TASK TO COMPLETE:
Reproduce the entries exactly, but keep the pictures out of the copy.

TASK INPUTS:
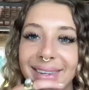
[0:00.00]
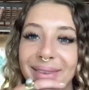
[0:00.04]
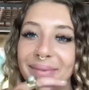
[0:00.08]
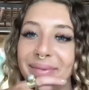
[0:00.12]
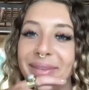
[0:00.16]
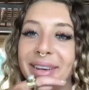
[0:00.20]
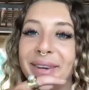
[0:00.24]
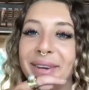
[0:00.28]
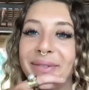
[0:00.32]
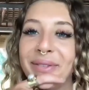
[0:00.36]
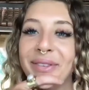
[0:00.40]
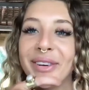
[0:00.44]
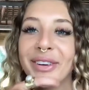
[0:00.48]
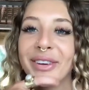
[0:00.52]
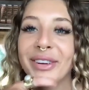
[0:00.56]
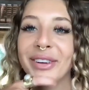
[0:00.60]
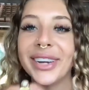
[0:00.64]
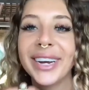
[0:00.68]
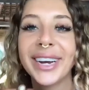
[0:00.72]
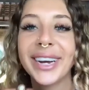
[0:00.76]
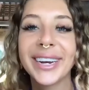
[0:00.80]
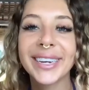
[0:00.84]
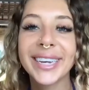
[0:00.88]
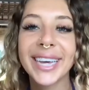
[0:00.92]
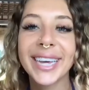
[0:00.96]

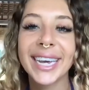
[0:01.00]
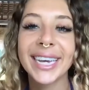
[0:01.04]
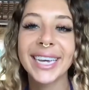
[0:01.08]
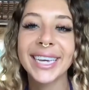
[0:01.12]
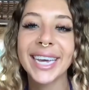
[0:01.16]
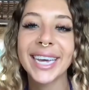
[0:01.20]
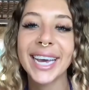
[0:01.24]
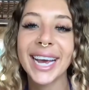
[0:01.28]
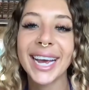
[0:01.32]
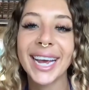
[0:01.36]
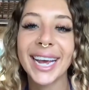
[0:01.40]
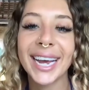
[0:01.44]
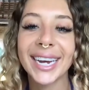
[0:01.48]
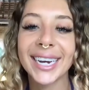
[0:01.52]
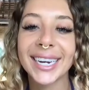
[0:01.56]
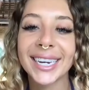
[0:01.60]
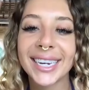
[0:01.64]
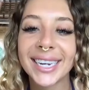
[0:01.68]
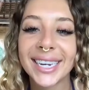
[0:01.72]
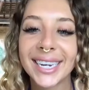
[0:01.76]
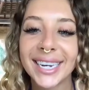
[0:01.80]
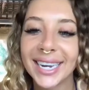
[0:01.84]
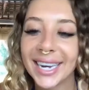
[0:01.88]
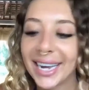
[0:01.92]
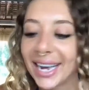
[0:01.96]
Beautiful. Okay, yay.
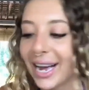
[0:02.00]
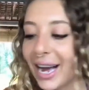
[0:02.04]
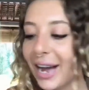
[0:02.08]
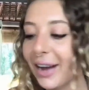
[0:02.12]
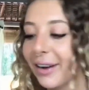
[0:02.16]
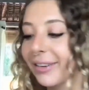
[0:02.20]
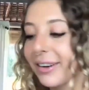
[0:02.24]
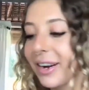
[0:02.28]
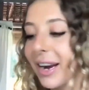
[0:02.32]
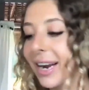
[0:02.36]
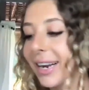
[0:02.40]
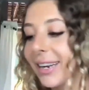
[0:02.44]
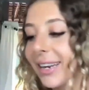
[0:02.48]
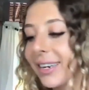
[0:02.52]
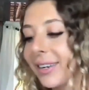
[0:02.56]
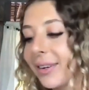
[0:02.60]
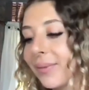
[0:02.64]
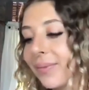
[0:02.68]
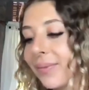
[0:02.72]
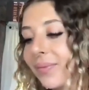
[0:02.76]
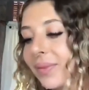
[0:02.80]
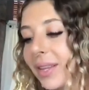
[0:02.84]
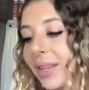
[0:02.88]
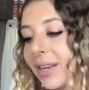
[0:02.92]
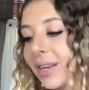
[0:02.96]
All right.
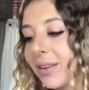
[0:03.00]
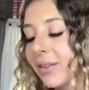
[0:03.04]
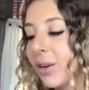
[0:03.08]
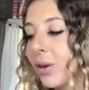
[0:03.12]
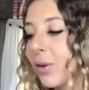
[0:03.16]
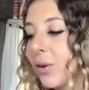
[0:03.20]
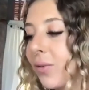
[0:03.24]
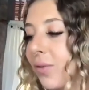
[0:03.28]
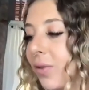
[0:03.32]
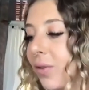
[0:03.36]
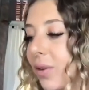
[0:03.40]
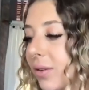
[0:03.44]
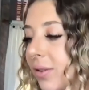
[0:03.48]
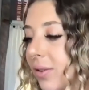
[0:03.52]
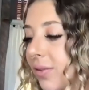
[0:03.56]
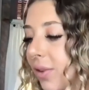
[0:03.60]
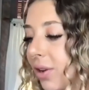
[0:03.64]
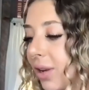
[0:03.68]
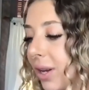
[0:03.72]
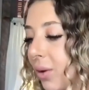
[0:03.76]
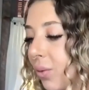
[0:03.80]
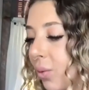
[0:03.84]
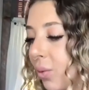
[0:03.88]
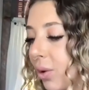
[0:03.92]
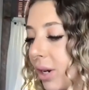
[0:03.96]
So first of
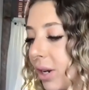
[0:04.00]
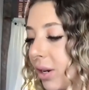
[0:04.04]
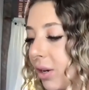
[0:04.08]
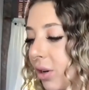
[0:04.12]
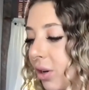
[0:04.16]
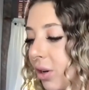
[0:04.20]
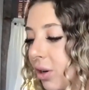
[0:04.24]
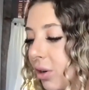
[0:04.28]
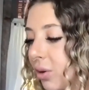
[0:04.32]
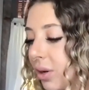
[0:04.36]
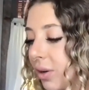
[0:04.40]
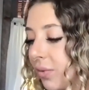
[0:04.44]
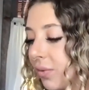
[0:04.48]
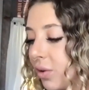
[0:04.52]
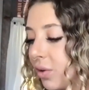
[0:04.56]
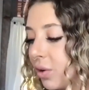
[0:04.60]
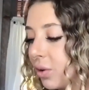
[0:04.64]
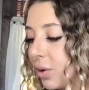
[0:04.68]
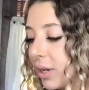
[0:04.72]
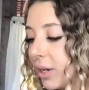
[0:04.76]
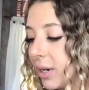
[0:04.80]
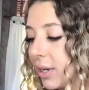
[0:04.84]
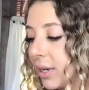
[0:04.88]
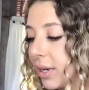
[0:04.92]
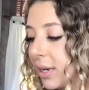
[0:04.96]
all, I want to know if you
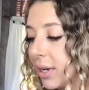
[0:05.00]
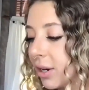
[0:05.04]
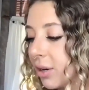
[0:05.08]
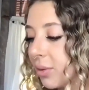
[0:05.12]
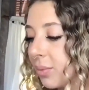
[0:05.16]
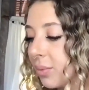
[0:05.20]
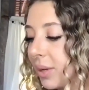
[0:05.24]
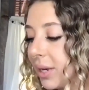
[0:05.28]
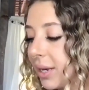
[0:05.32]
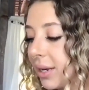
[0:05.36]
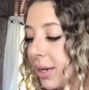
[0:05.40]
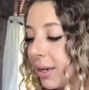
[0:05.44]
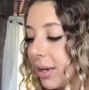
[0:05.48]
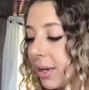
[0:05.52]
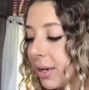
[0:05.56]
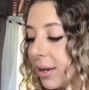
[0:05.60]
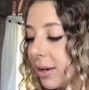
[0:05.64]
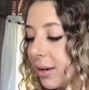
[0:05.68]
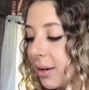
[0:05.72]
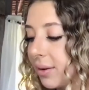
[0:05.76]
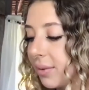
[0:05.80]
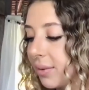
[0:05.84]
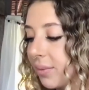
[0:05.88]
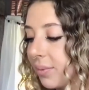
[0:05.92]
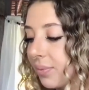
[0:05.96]
can hear me
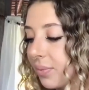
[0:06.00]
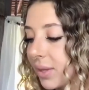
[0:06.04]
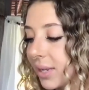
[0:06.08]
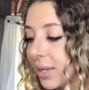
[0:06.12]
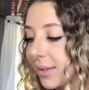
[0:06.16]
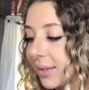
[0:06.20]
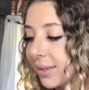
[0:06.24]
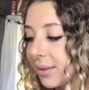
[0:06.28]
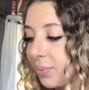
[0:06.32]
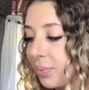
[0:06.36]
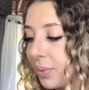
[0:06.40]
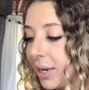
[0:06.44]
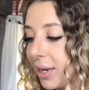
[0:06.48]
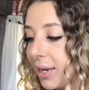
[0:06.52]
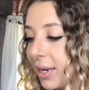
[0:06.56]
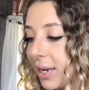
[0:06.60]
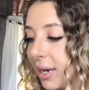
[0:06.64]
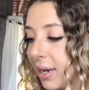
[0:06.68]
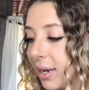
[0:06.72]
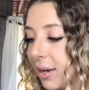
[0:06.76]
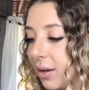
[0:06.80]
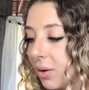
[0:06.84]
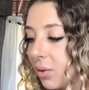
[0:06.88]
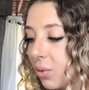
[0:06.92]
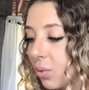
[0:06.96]

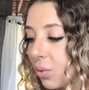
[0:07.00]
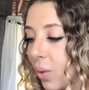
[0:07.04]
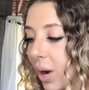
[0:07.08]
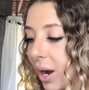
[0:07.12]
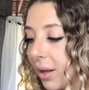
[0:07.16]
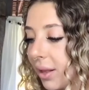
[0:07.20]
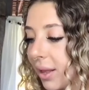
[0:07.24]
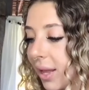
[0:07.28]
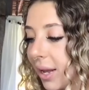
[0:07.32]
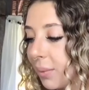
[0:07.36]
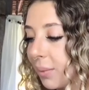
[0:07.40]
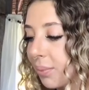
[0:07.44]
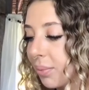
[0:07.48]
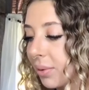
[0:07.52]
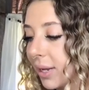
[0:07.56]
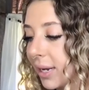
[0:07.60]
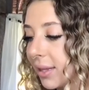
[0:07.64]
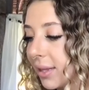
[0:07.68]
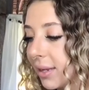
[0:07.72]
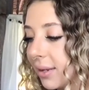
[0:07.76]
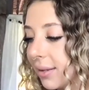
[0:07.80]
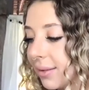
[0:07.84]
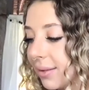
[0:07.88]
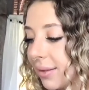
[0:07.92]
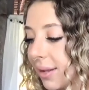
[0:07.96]
speaking while I play
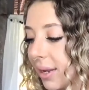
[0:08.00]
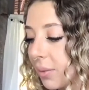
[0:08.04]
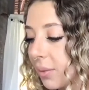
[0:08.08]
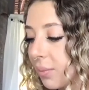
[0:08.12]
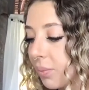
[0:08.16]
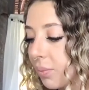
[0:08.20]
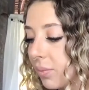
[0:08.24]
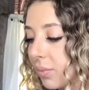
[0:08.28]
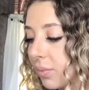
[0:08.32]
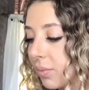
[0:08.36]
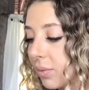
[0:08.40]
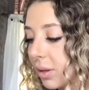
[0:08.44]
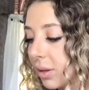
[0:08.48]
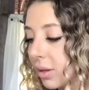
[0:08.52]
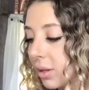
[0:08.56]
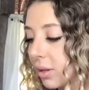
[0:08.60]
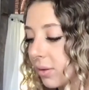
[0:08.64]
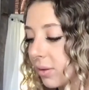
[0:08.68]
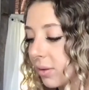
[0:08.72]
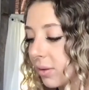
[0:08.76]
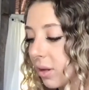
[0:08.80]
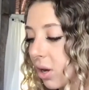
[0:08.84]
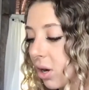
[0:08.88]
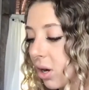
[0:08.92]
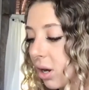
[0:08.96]
this like
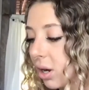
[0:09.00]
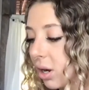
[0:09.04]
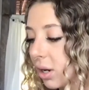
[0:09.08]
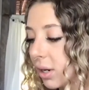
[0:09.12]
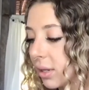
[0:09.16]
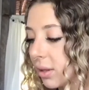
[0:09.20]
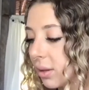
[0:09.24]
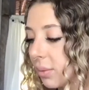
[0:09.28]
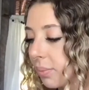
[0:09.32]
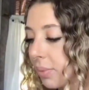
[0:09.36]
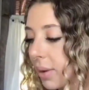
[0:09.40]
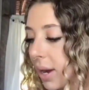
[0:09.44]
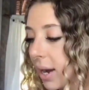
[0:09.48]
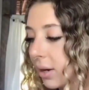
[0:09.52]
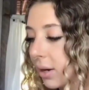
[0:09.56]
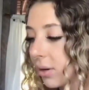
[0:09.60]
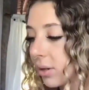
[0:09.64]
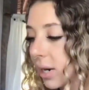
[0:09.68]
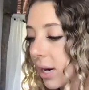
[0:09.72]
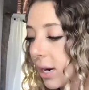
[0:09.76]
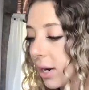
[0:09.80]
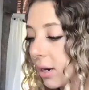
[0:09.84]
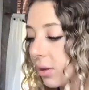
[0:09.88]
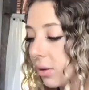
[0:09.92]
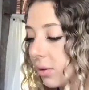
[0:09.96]
little song in the
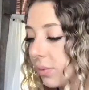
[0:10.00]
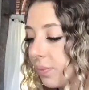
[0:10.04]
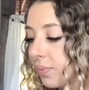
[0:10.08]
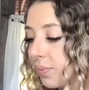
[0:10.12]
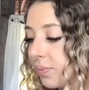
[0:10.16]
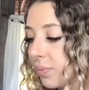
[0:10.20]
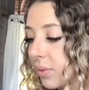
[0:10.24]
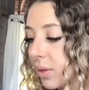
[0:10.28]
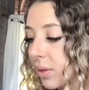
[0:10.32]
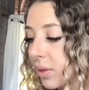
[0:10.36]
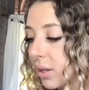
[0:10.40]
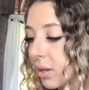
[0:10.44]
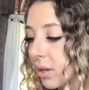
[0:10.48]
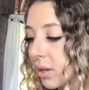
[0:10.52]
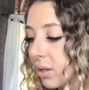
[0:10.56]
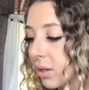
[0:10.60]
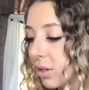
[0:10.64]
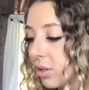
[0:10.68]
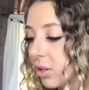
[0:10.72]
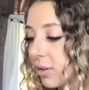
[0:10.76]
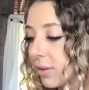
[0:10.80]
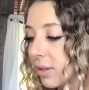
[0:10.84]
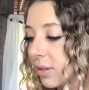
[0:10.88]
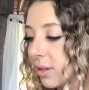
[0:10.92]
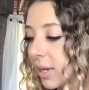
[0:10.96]
background,
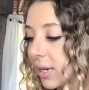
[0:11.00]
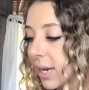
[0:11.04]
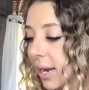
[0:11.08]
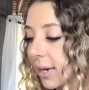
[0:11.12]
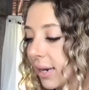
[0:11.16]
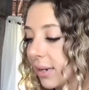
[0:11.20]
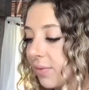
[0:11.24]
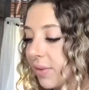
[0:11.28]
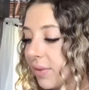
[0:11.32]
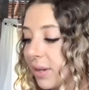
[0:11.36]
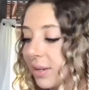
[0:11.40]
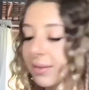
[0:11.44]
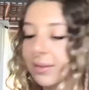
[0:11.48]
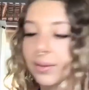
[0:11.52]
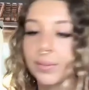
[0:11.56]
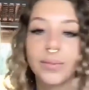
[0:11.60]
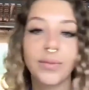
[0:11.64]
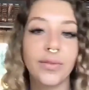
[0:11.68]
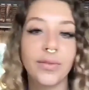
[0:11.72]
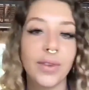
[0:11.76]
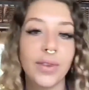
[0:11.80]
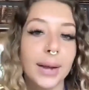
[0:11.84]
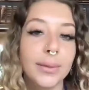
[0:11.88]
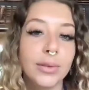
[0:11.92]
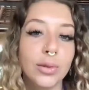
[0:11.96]
just to like activate some
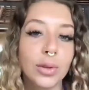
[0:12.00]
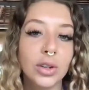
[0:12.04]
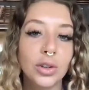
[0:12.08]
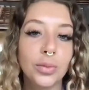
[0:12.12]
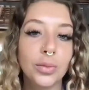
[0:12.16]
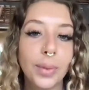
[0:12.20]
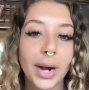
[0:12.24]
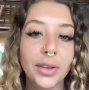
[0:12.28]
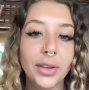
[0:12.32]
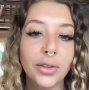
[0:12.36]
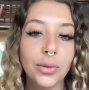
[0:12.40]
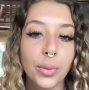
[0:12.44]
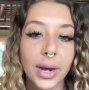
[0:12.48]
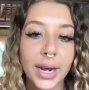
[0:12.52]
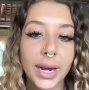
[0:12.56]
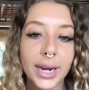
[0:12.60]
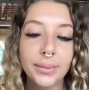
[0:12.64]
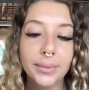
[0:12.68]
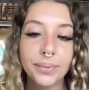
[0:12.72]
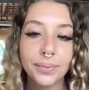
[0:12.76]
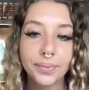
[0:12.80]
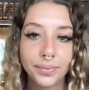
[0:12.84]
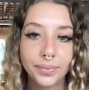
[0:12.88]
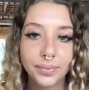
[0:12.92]
vibes. Which, by the way,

ANSWER:
[0:00.00]
[0:00.04]
[0:00.08]
[0:00.12]
[0:00.16]
[0:00.20]
[0:00.24]
[0:00.28]
[0:00.32]
[0:00.36]
[0:00.40]
[0:00.44]
[0:00.48]
[0:00.52]
[0:00.56]
[0:00.60]
[0:00.64]
[0:00.68]
[0:00.72]
[0:00.76]
[0:00.80]
[0:00.84]
[0:00.88]
[0:00.92]
[0:00.96]

[0:01.00]
[0:01.04]
[0:01.08]
[0:01.12]
[0:01.16]
[0:01.20]
[0:01.24]
[0:01.28]
[0:01.32]
[0:01.36]
[0:01.40]
[0:01.44]
[0:01.48]
[0:01.52]
[0:01.56]
[0:01.60]
[0:01.64]
[0:01.68]
[0:01.72]
[0:01.76]
[0:01.80]
[0:01.84]
[0:01.88]
[0:01.92]
[0:01.96]
Beautiful. Okay, yay.
[0:02.00]
[0:02.04]
[0:02.08]
[0:02.12]
[0:02.16]
[0:02.20]
[0:02.24]
[0:02.28]
[0:02.32]
[0:02.36]
[0:02.40]
[0:02.44]
[0:02.48]
[0:02.52]
[0:02.56]
[0:02.60]
[0:02.64]
[0:02.68]
[0:02.72]
[0:02.76]
[0:02.80]
[0:02.84]
[0:02.88]
[0:02.92]
[0:02.96]
All right.
[0:03.00]
[0:03.04]
[0:03.08]
[0:03.12]
[0:03.16]
[0:03.20]
[0:03.24]
[0:03.28]
[0:03.32]
[0:03.36]
[0:03.40]
[0:03.44]
[0:03.48]
[0:03.52]
[0:03.56]
[0:03.60]
[0:03.64]
[0:03.68]
[0:03.72]
[0:03.76]
[0:03.80]
[0:03.84]
[0:03.88]
[0:03.92]
[0:03.96]
So first of
[0:04.00]
[0:04.04]
[0:04.08]
[0:04.12]
[0:04.16]
[0:04.20]
[0:04.24]
[0:04.28]
[0:04.32]
[0:04.36]
[0:04.40]
[0:04.44]
[0:04.48]
[0:04.52]
[0:04.56]
[0:04.60]
[0:04.64]
[0:04.68]
[0:04.72]
[0:04.76]
[0:04.80]
[0:04.84]
[0:04.88]
[0:04.92]
[0:04.96]
all, I want to know if you
[0:05.00]
[0:05.04]
[0:05.08]
[0:05.12]
[0:05.16]
[0:05.20]
[0:05.24]
[0:05.28]
[0:05.32]
[0:05.36]
[0:05.40]
[0:05.44]
[0:05.48]
[0:05.52]
[0:05.56]
[0:05.60]
[0:05.64]
[0:05.68]
[0:05.72]
[0:05.76]
[0:05.80]
[0:05.84]
[0:05.88]
[0:05.92]
[0:05.96]
can hear me
[0:06.00]
[0:06.04]
[0:06.08]
[0:06.12]
[0:06.16]
[0:06.20]
[0:06.24]
[0:06.28]
[0:06.32]
[0:06.36]
[0:06.40]
[0:06.44]
[0:06.48]
[0:06.52]
[0:06.56]
[0:06.60]
[0:06.64]
[0:06.68]
[0:06.72]
[0:06.76]
[0:06.80]
[0:06.84]
[0:06.88]
[0:06.92]
[0:06.96]

[0:07.00]
[0:07.04]
[0:07.08]
[0:07.12]
[0:07.16]
[0:07.20]
[0:07.24]
[0:07.28]
[0:07.32]
[0:07.36]
[0:07.40]
[0:07.44]
[0:07.48]
[0:07.52]
[0:07.56]
[0:07.60]
[0:07.64]
[0:07.68]
[0:07.72]
[0:07.76]
[0:07.80]
[0:07.84]
[0:07.88]
[0:07.92]
[0:07.96]
speaking while I play
[0:08.00]
[0:08.04]
[0:08.08]
[0:08.12]
[0:08.16]
[0:08.20]
[0:08.24]
[0:08.28]
[0:08.32]
[0:08.36]
[0:08.40]
[0:08.44]
[0:08.48]
[0:08.52]
[0:08.56]
[0:08.60]
[0:08.64]
[0:08.68]
[0:08.72]
[0:08.76]
[0:08.80]
[0:08.84]
[0:08.88]
[0:08.92]
[0:08.96]
this like
[0:09.00]
[0:09.04]
[0:09.08]
[0:09.12]
[0:09.16]
[0:09.20]
[0:09.24]
[0:09.28]
[0:09.32]
[0:09.36]
[0:09.40]
[0:09.44]
[0:09.48]
[0:09.52]
[0:09.56]
[0:09.60]
[0:09.64]
[0:09.68]
[0:09.72]
[0:09.76]
[0:09.80]
[0:09.84]
[0:09.88]
[0:09.92]
[0:09.96]
little song in the
[0:10.00]
[0:10.04]
[0:10.08]
[0:10.12]
[0:10.16]
[0:10.20]
[0:10.24]
[0:10.28]
[0:10.32]
[0:10.36]
[0:10.40]
[0:10.44]
[0:10.48]
[0:10.52]
[0:10.56]
[0:10.60]
[0:10.64]
[0:10.68]
[0:10.72]
[0:10.76]
[0:10.80]
[0:10.84]
[0:10.88]
[0:10.92]
[0:10.96]
background,
[0:11.00]
[0:11.04]
[0:11.08]
[0:11.12]
[0:11.16]
[0:11.20]
[0:11.24]
[0:11.28]
[0:11.32]
[0:11.36]
[0:11.40]
[0:11.44]
[0:11.48]
[0:11.52]
[0:11.56]
[0:11.60]
[0:11.64]
[0:11.68]
[0:11.72]
[0:11.76]
[0:11.80]
[0:11.84]
[0:11.88]
[0:11.92]
[0:11.96]
just to like activate some
[0:12.00]
[0:12.04]
[0:12.08]
[0:12.12]
[0:12.16]
[0:12.20]
[0:12.24]
[0:12.28]
[0:12.32]
[0:12.36]
[0:12.40]
[0:12.44]
[0:12.48]
[0:12.52]
[0:12.56]
[0:12.60]
[0:12.64]
[0:12.68]
[0:12.72]
[0:12.76]
[0:12.80]
[0:12.84]
[0:12.88]
[0:12.92]
vibes. Which, by the way,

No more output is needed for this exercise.